Here’s the clean answer: aim for 118–159 lb if you want the healthy BMI band for 5’7″, then keep waist under 33.5 in. If your waist sits over that, shift the target lower or raise activity. If you lift and carry good muscle with a lean waist, you may sit near or slightly above the top of that band and still feel great. If you carry belly fat and cross the sex-specific risk lines, treat that as a cue to tighten routine and check in with your doctor.

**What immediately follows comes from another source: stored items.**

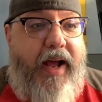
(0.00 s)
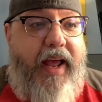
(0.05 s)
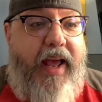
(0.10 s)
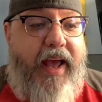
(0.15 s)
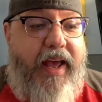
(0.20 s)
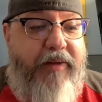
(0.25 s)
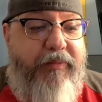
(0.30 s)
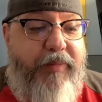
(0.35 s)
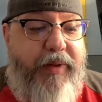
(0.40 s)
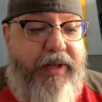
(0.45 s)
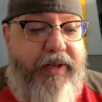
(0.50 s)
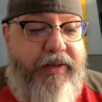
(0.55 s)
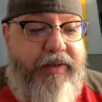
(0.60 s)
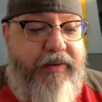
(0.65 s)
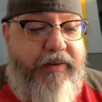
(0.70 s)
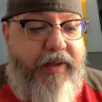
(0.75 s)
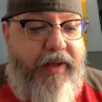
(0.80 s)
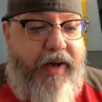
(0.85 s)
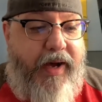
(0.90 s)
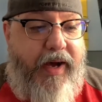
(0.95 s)
had
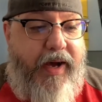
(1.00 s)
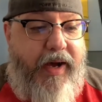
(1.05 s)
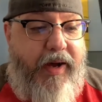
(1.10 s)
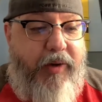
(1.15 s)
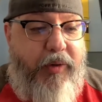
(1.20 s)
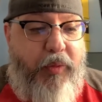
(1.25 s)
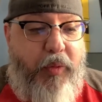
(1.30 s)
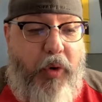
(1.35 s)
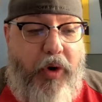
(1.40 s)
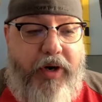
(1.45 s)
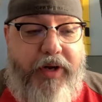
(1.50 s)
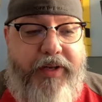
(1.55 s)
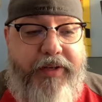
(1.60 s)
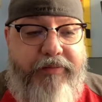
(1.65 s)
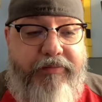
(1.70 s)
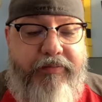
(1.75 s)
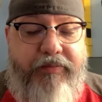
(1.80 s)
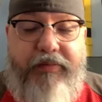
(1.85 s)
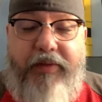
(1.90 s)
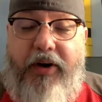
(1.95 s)
been
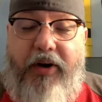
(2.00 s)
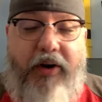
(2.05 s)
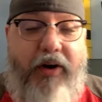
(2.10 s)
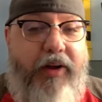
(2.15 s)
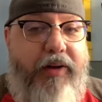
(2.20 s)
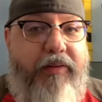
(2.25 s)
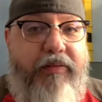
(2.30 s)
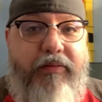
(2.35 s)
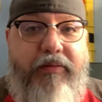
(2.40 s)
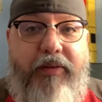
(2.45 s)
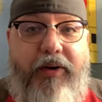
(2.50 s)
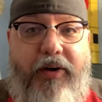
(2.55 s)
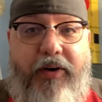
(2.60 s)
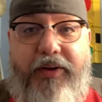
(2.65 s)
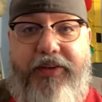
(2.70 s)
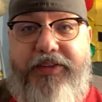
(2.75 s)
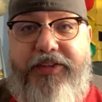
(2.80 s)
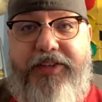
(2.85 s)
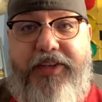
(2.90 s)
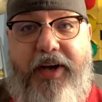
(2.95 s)
working on
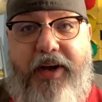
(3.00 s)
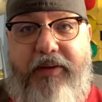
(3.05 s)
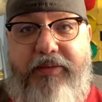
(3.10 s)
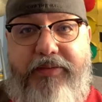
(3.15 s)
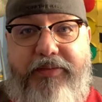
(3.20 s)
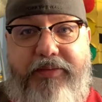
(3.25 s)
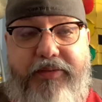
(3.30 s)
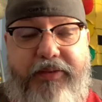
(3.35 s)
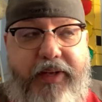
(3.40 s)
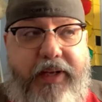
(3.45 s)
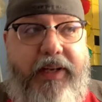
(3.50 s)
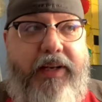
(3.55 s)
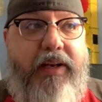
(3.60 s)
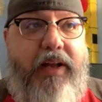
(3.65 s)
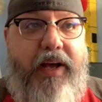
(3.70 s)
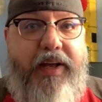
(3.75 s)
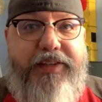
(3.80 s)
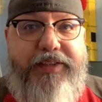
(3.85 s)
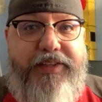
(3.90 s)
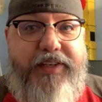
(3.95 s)
stuff like
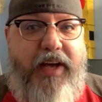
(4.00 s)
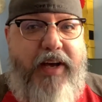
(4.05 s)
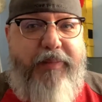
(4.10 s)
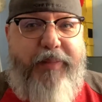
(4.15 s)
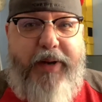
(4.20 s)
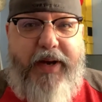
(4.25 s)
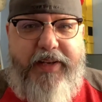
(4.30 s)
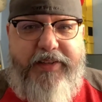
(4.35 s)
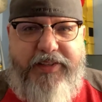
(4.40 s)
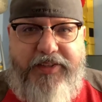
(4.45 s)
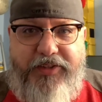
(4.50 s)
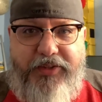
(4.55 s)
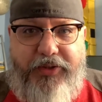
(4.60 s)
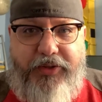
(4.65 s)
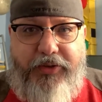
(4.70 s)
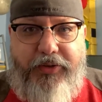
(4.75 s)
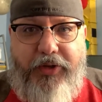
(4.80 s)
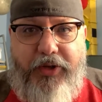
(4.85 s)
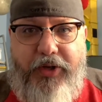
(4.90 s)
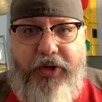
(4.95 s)
nonstop, and I
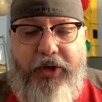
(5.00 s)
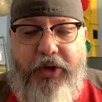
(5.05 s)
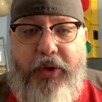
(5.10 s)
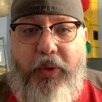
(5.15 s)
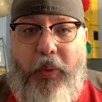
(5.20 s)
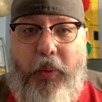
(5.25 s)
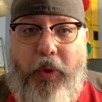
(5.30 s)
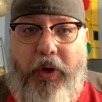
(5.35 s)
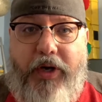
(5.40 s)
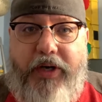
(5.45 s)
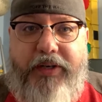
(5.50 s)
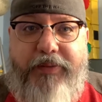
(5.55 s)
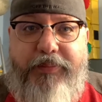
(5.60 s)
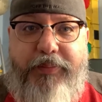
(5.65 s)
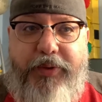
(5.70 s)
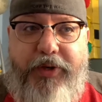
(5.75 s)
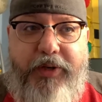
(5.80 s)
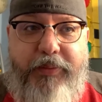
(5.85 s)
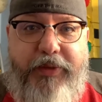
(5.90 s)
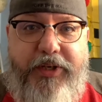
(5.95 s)
still worked
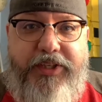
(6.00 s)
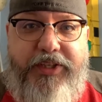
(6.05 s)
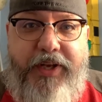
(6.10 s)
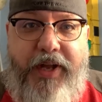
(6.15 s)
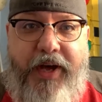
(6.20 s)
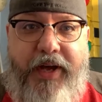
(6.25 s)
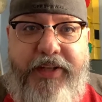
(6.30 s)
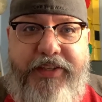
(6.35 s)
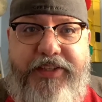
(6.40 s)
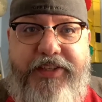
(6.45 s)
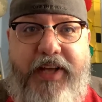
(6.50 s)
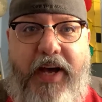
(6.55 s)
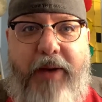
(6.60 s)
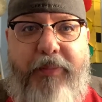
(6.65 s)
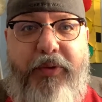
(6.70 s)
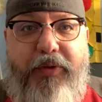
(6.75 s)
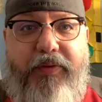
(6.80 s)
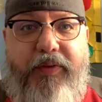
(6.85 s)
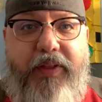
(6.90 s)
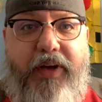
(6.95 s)
pretty much
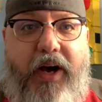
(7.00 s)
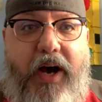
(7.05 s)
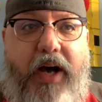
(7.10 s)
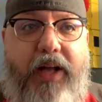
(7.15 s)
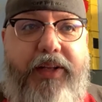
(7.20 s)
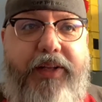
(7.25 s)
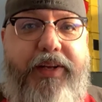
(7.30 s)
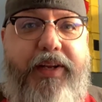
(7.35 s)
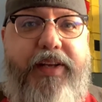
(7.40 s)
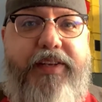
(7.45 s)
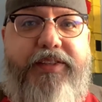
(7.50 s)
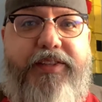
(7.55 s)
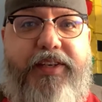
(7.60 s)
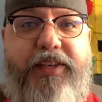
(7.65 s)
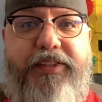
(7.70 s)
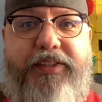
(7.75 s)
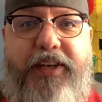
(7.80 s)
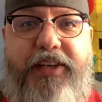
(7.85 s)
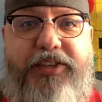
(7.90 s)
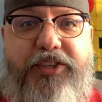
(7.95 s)
nonstop over the holidays
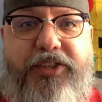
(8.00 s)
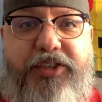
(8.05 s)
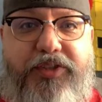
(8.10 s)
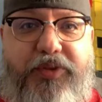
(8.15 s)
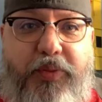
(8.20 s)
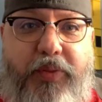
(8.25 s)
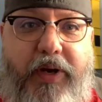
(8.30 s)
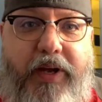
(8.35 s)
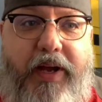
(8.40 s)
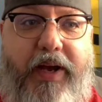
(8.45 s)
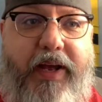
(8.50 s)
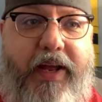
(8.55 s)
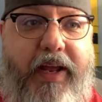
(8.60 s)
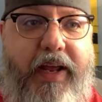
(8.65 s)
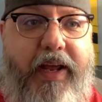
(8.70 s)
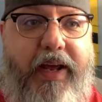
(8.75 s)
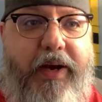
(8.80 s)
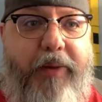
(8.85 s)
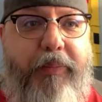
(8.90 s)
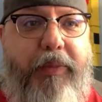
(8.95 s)
because that's just the way I
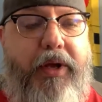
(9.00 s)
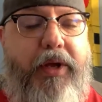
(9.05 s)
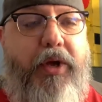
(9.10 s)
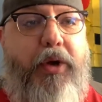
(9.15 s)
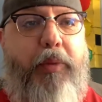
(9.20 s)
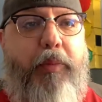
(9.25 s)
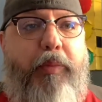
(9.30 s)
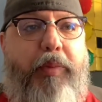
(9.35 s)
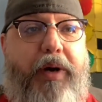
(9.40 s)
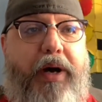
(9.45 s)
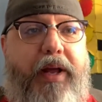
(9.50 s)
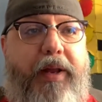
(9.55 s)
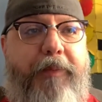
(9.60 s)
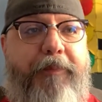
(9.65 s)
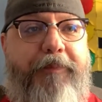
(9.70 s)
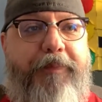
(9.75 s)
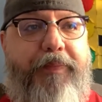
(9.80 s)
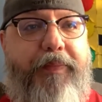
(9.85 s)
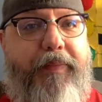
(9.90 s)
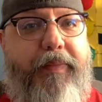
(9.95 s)
am.
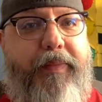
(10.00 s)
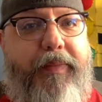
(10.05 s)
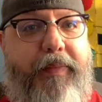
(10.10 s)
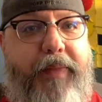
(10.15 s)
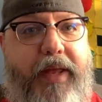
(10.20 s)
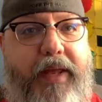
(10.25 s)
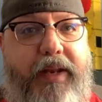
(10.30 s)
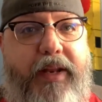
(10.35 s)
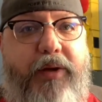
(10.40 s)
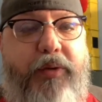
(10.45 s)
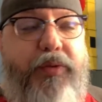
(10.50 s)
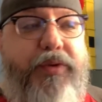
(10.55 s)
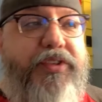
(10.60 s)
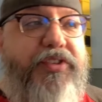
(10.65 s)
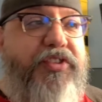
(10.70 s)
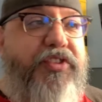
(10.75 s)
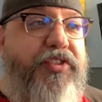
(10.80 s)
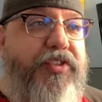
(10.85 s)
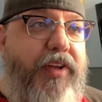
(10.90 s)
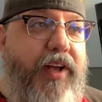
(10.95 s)
But man, it was
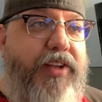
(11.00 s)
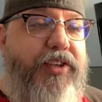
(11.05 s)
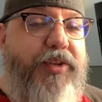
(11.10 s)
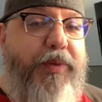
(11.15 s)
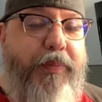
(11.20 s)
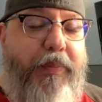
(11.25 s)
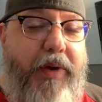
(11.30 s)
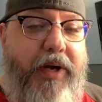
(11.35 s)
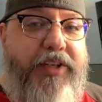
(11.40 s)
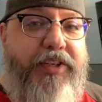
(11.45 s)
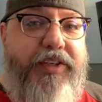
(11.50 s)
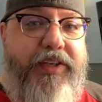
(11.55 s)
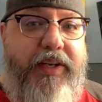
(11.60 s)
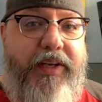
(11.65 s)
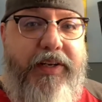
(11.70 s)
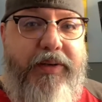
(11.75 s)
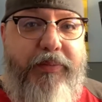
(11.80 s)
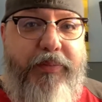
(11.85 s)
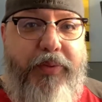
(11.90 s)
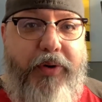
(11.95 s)
such a much
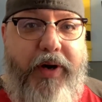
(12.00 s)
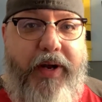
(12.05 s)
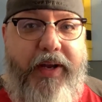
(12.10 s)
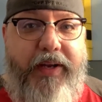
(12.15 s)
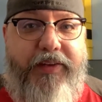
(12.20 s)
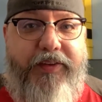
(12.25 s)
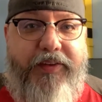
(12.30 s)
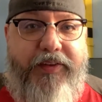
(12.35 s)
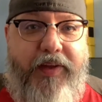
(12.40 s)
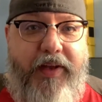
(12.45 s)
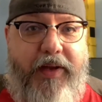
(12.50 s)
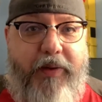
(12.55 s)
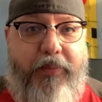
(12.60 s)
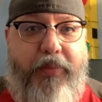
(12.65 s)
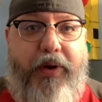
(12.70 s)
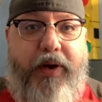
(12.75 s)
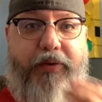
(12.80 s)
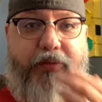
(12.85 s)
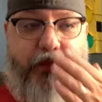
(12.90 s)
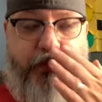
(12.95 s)
needed break, to take a
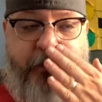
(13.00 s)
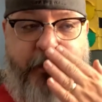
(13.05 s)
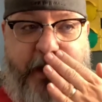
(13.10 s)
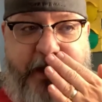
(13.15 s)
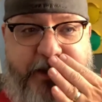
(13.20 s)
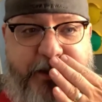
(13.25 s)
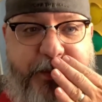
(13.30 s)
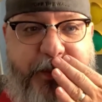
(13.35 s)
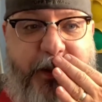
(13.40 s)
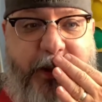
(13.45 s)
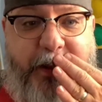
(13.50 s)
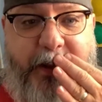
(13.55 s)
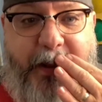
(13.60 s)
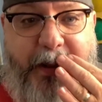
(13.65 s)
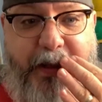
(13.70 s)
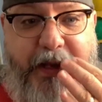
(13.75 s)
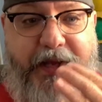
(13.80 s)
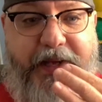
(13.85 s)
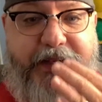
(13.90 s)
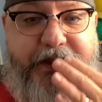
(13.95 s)
break from Facebook,
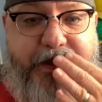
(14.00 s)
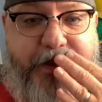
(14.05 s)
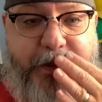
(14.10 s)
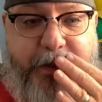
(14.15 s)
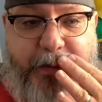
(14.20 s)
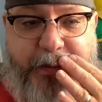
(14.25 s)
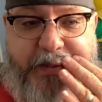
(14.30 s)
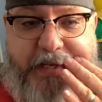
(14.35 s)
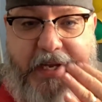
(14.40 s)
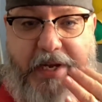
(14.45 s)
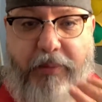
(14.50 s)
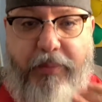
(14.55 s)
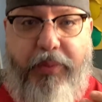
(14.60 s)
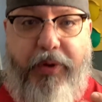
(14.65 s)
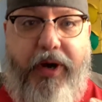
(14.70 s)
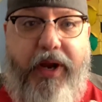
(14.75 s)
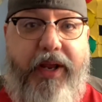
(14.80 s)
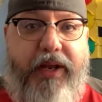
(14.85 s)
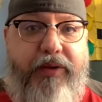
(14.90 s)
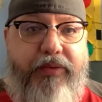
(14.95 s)
to take a
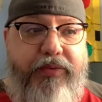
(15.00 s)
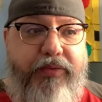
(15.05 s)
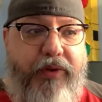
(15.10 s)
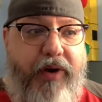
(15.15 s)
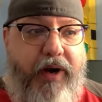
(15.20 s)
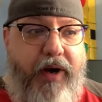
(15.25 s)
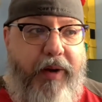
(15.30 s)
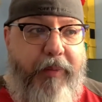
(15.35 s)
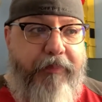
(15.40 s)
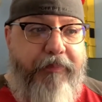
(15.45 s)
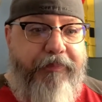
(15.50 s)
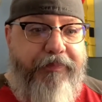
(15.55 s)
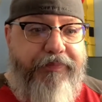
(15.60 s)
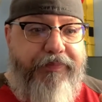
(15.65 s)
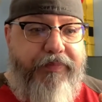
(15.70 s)
break from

Sample 8-Week Tune-Up For 5’7″

Pick one strength plan and one steady cardio plan you can live with. Keep it simple and repeatable:

  • Strength (2–3×/week): squat or leg press, hinge, push, pull, loaded carry. Two hard sets each, 6–12 reps.
  • Cardio (3–4×/week): 20–40 minutes at a pace where you can talk in short sentences.
  • Steps: daily average +1–2k over your current baseline.
  • Food: protein at each meal, plenty of produce, water with meals, set treats rather than grazing.
  • Sleep: a regular window, dark room, same wake time all week.

Track weight, waist, and two fitness markers. If waist drops by about an inch across eight weeks and your tests improve, you’re trending the right way whether the scale shifts fast or not.

Common Questions Answered Fast

“Can I Be Healthy Over The Range If I’m 5’7″?”

Yes. A trained person with a small waist and strong labs can sit above 159 lb and do great. That said, keep eyes on the two checks: waist and performance. If both trend the wrong way, steer back toward the band or reset habits.

“What If I’m Under 118 lb At 5’7″?”

Underweight ranges can pair with low energy, poor sleep, or frequent illness in some people. Work with your clinician on a plan to bring weight and waist into a healthier zone while keeping strength work on the calendar.

“Do I Need A Fancy Scale?”

No. A regular scale, a soft tape, and repeatable tests will tell you more than enough. If you want a deeper read, DEXA is the gold standard for body fat, but most people don’t need it to set a sound target at 5’7″.

Bottom Line For 5’7″

How much should you weigh if you’re 5’7? Use 118–159 lb as your healthy span, keep waist under 33.5 in, and let strength and cardio guide the fine-tuning. That mix is simple, clear, and easy to track without special gear.